A crítica Stephanie Zacharek, da revista americana Time, afirmou que a obra "é só mais uma razão para o desespero". Já Manohla Dargis, do jornal The New York Times, classificou o longa de três horas como "monumental" e uma carta de amor ao cinema. Richard Brody, da The New Yorker, disse que Nolan é "anacrônico e desesperado para agradar a plateia", mas faz isso com "confiança vigorosa".

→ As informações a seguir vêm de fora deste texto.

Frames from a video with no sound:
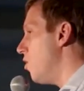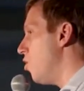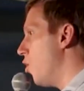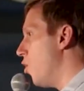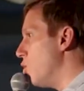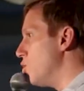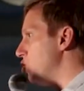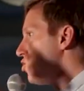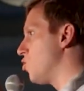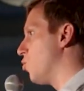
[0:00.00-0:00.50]

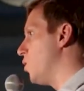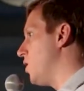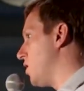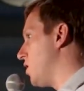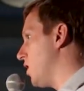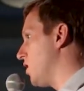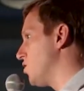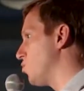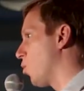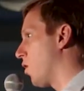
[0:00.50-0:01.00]
Those three
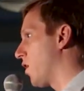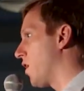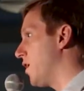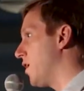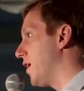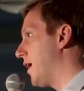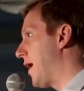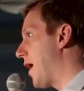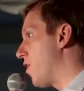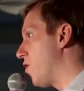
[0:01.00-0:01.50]
things
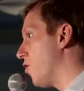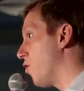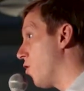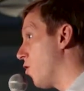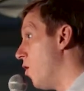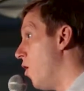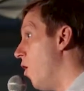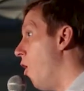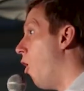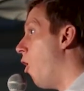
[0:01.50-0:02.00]
working
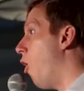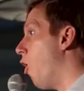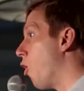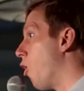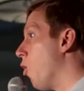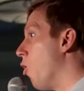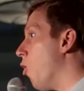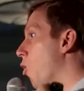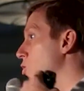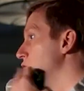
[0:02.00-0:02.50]
together
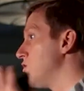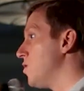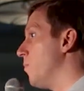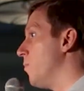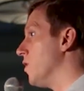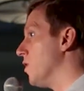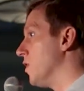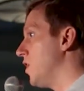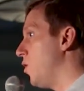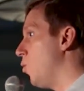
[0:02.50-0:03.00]
are
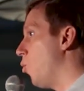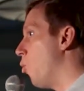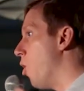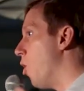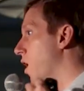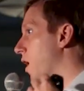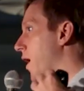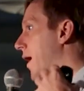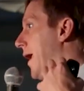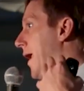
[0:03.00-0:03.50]
ultimately
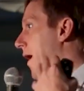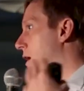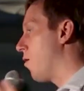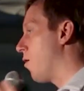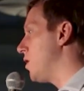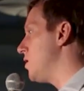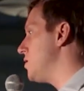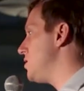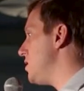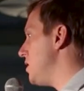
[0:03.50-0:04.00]
what
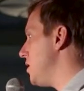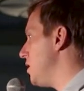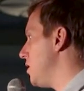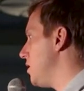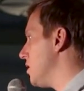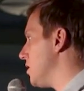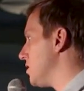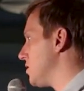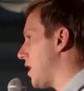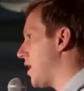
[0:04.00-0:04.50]

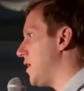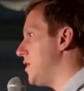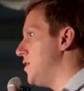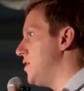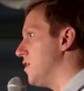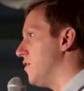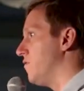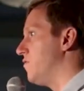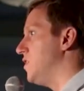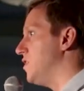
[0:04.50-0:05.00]
guarantee this
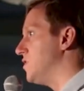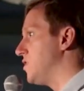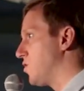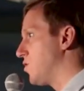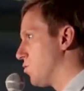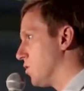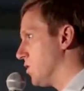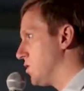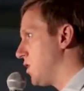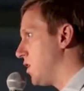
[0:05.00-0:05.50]
idea of
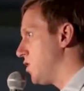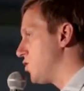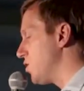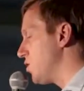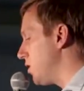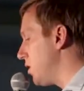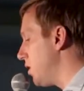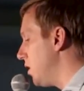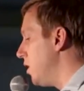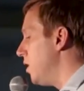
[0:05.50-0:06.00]

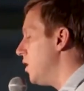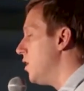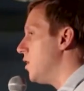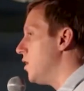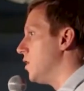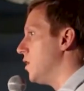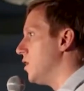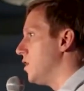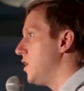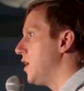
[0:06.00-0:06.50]
decentralization,
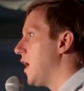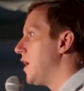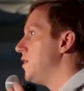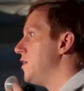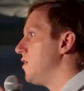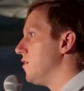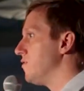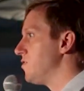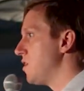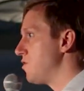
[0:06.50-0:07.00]
the
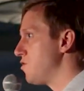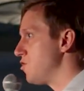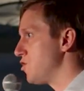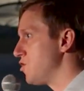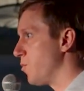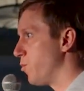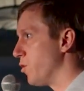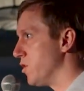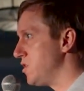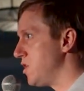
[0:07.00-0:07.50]
idea of
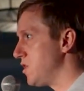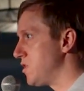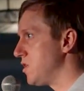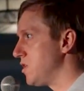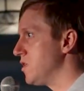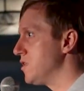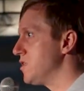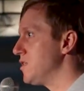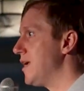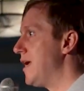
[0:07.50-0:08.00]
censorship
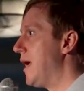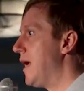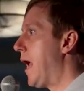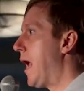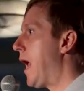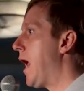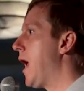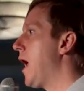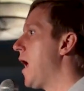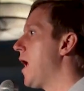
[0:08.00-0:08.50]
resistance,
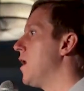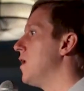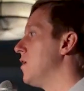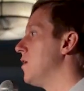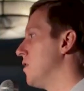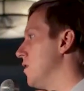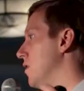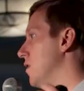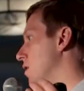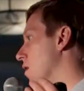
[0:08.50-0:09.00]

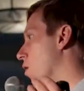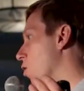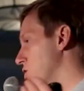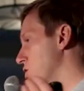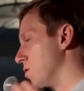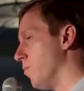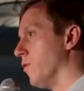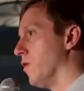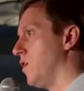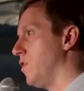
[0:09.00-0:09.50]
and
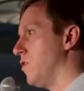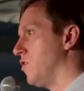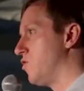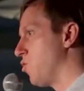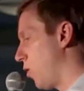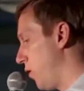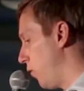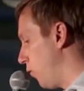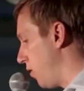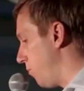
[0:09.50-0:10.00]
ultimately the
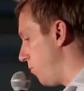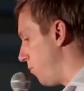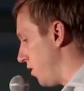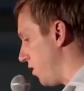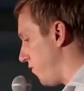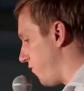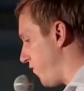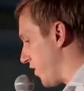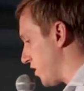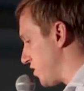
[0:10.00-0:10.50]
21
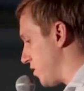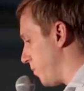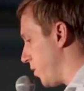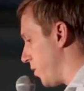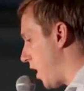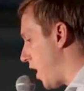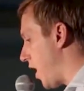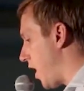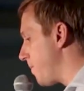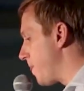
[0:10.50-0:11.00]
million fixed
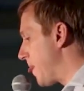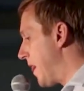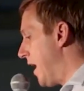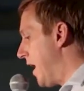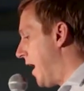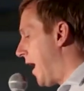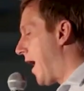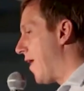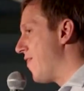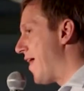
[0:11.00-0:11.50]
supply.
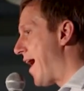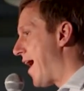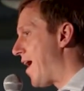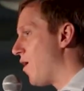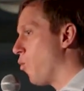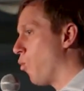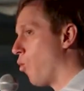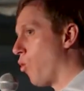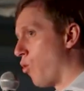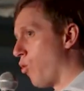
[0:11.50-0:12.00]
And
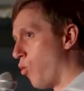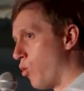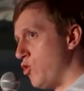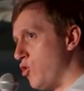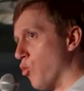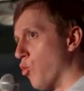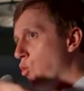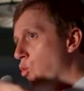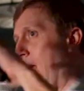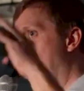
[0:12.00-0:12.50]
that when
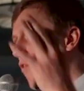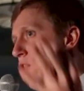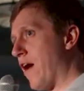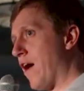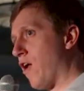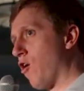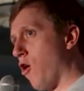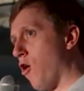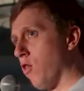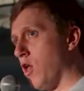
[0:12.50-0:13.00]
you round
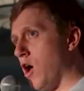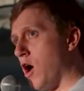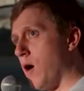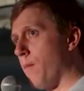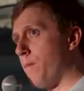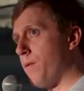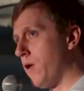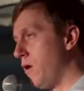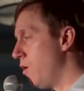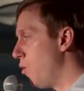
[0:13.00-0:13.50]
that all
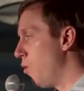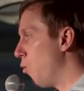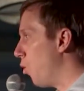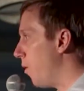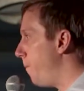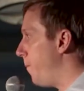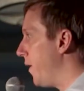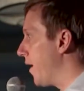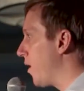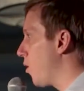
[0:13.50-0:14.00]
up,
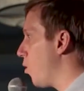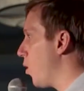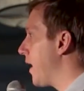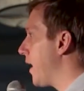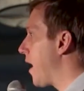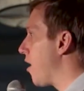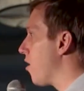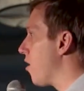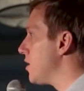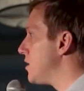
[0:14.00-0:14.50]
what
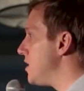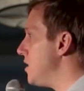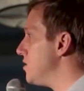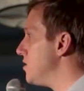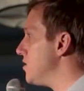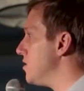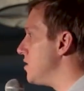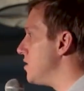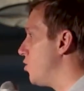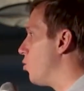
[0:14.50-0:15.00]
Bitcoin
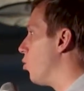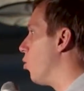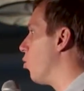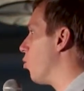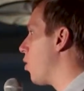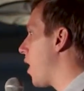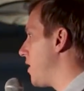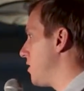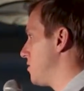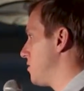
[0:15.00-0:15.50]
guarantees is
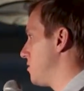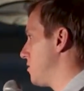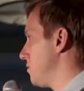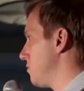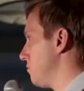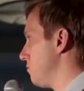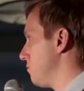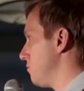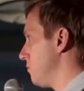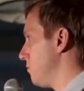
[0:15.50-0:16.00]
equal
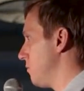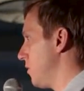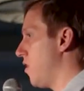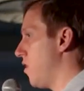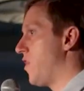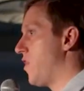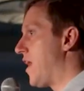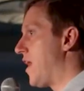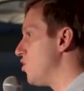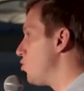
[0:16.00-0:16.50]
rights.
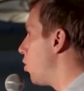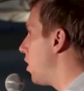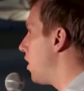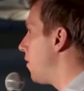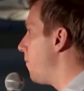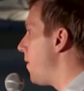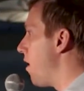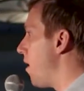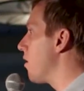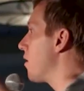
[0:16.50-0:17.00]
That is
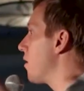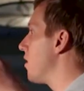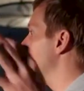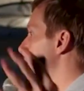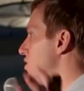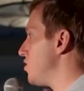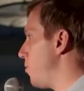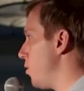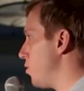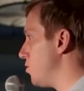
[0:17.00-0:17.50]
what
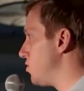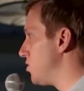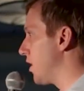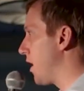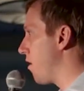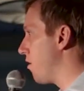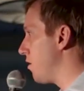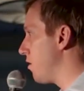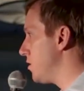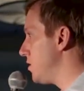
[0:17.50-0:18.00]
America is supposed to
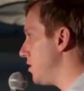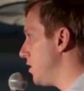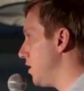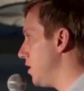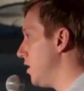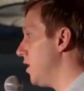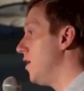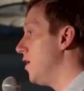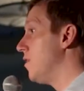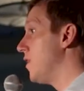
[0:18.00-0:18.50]

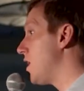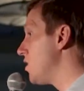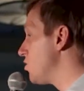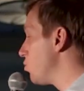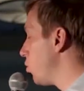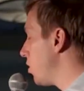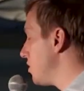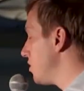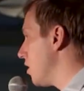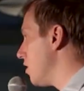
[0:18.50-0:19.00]
guarantee. That
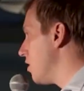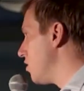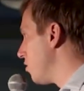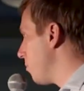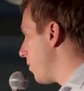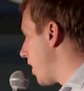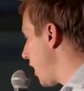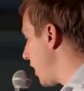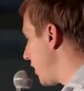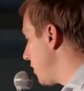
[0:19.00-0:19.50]
is what is
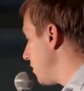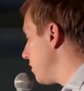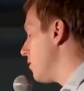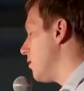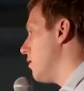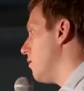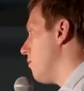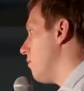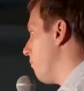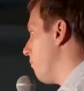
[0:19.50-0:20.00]
undermined
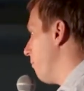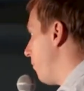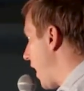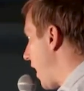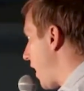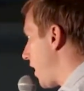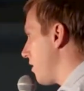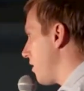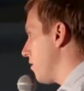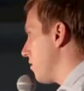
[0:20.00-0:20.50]

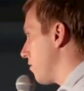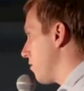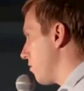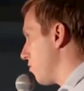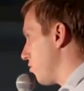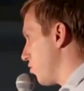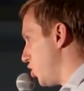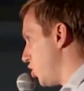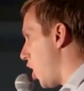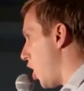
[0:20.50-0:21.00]
by
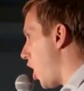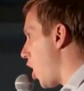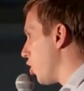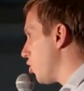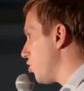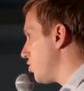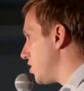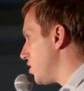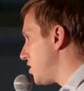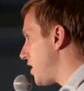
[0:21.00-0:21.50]
the
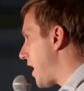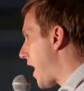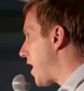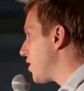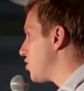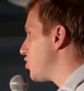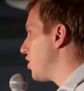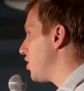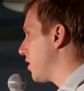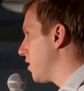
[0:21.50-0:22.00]
dollar
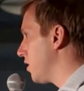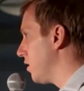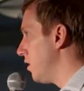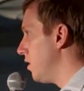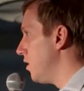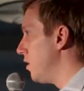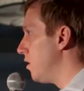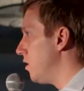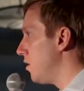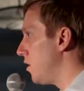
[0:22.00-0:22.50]
detaching
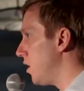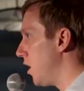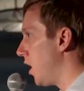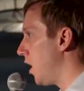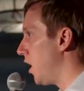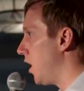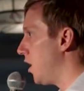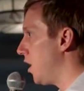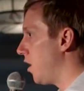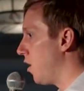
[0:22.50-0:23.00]

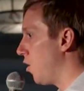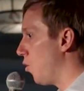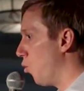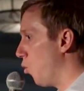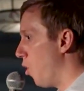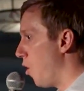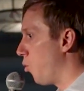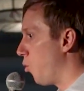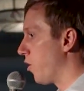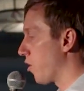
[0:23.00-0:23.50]

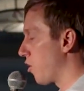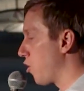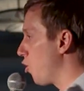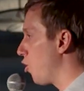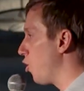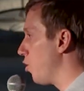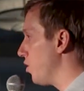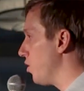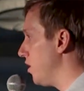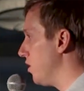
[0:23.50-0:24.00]
what we're
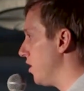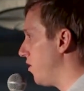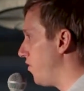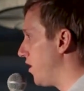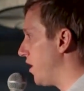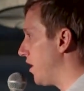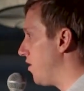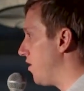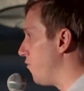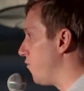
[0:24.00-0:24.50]
currently
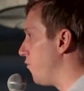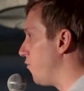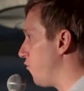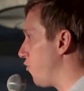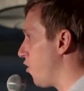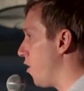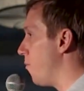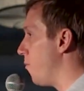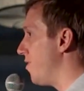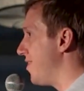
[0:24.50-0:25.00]
living in
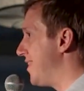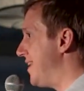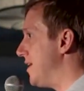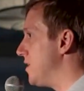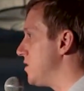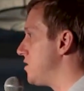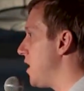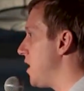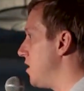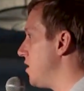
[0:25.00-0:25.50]
from
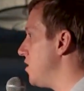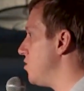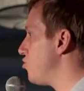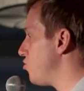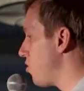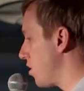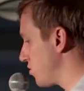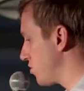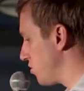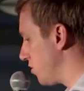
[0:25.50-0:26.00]
the intended
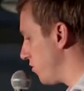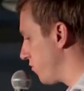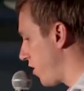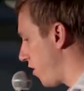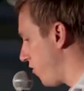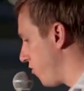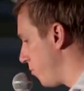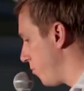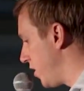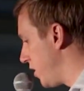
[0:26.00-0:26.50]
structure of
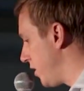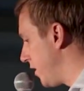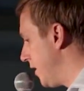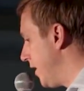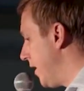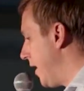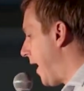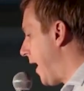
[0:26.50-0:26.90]
government.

Segundo a crítica de VEJA, o filme é um "filmaço", ainda que não seja isento de falhas. As cenas, todas rodadas com câmera IMAX, são luxuosas e impactantes. O elenco estrelado, com Matt Damon como Odisseu, Anne Hathaway como Penélope e Tom Holland como o filho do casal, dá o melhor de si. O longa é envolvente e dialoga com pontos sensíveis do público atual.
Por outro lado, o excesso de astros hollywoodianos é apontado como uma distração. A duração poderia ser reduzida em cerca de 20 minutos. As salas IMAX não são acessíveis para a maior parte do público. Quem conhece profundamente a obra de Homero tende a torcer o nariz.
O maior problema do filme, segundo a crítica, é a expectativa altíssima criada desde seu anúncio. A cada notícia sobre escalação de elenco ou inovações, surgiram discussões que cruzaram a fronteira do cinema com a visão política. O magnata Elon Musk criticou o elenco diverso, no qual a atriz negra Lupita Nyong'o dá vida a Helena. A escalação de Eliott Page, um ator trans, como um soldado irritou conservadores. Do outro lado do espectro político, Nolan é apontado como representante de uma masculinidade idealizada e ultrapassada.
O lado positivo de tanta controvérsia é que 'A Odisseia' está na boca do povo. Os ingressos nas salas IMAX estão esgotados, e o épico de Homero sobrevive em tempos de vídeos curtos.